1992 United States presidential election in Louisiana
| Nominee | Bill Clinton | George H. W. Bush | Ross Perot |
| Party | Democratic | Republican | Prudence, Action, Results |
| Alliance |  |  | Independent |
| Home state | Arkansas | Texas | Texas |
| Running mate | Al Gore | Dan Quayle | James Stockdale |
| Electoral vote | 9 | 0 | 0 |
| Popular vote | 815,971 | 733,386 | 211,478 |
| Percentage | 45.58% | 40.97% | 11.81% |
- Parish results
| Clinton 40–50% 50–60% 60–70% | Bush 40–50% 50–60% |
| President before election George H. W. Bush Republican | Elected President Bill Clinton Democratic |

= 1992 United States presidential election in Louisiana =

The 1992 United States presidential election in Louisiana took place on November 3, 1992, as part of the 1992 United States presidential election. Voters chose nine representatives, or electors, to the Electoral College, who voted for president and vice president.

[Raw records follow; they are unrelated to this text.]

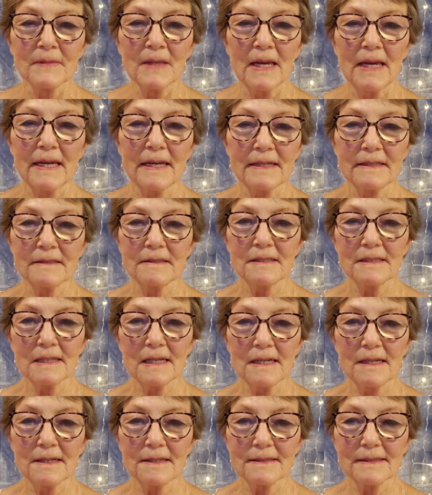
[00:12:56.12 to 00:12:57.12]
And
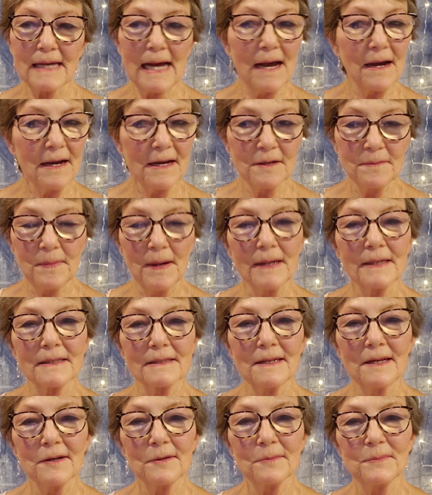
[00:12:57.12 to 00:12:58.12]
I hope I
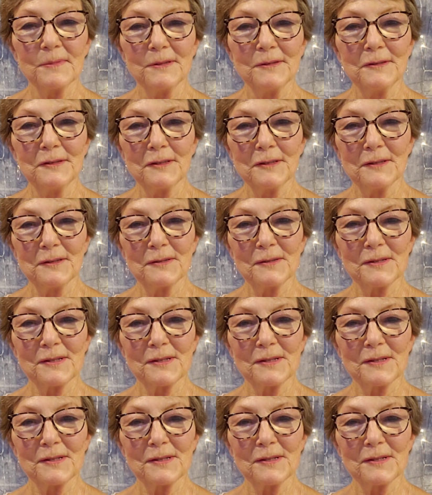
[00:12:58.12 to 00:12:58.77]
can help you too.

Louisiana was won by Governor Bill Clinton, a major swing from the statewide results in 1988 when Republican nominee George H. W. Bush carried the state with 54% of the vote and with a double-digit margin of victory. Clinton performed strongly in both urban and rural areas of Louisiana and carried a majority of the state's parishes. Independent Ross Perot gathered 11.81% of the vote, a strong showing for a third-party candidate, but still his sixth-weakest state. Perot did best in the southwestern Acadian bayou parishes, reaching almost 23 percent in Cameron Parish.

==Background==
Louisiana lost one congressional district as a result of the 1990 Census.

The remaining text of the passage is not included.